[Collected data]
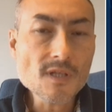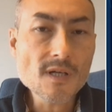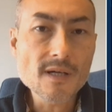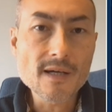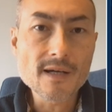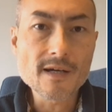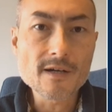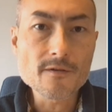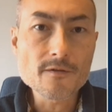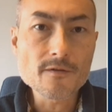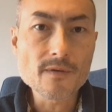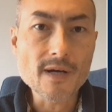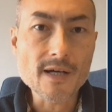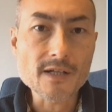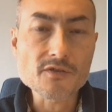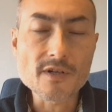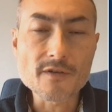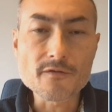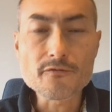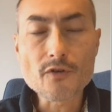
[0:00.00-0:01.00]

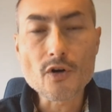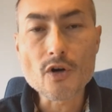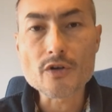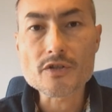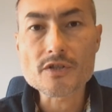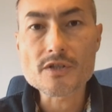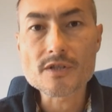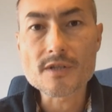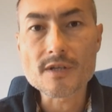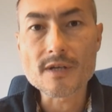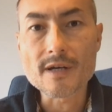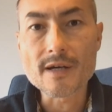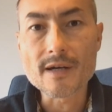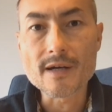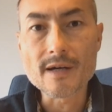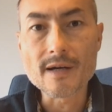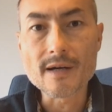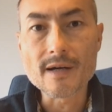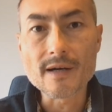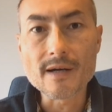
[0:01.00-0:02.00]
actually first
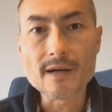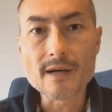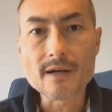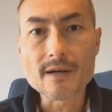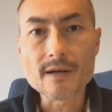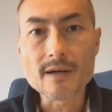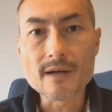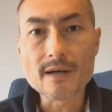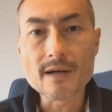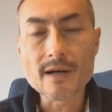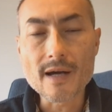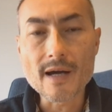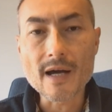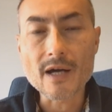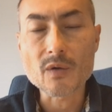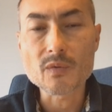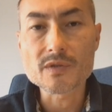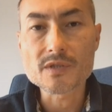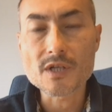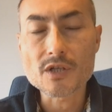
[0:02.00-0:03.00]

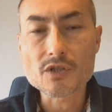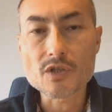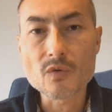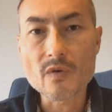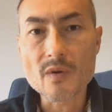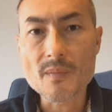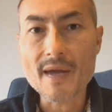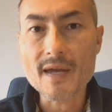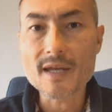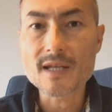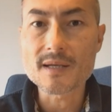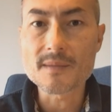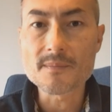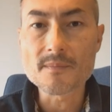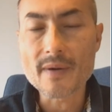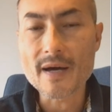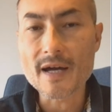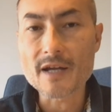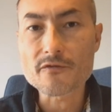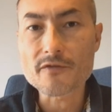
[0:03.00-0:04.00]
acquisition we made in
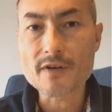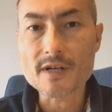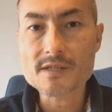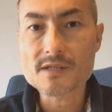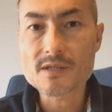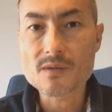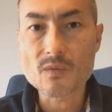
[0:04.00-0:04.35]
Bergfast,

→ YOUR ASSIGNMENT
Reproduce each entry precisely. Leave the pictures out.

→ TASK SOLUTION
[0:00.00-0:01.00]

[0:01.00-0:02.00]
actually first
[0:02.00-0:03.00]

[0:03.00-0:04.00]
acquisition we made in
[0:04.00-0:04.35]
Bergfast,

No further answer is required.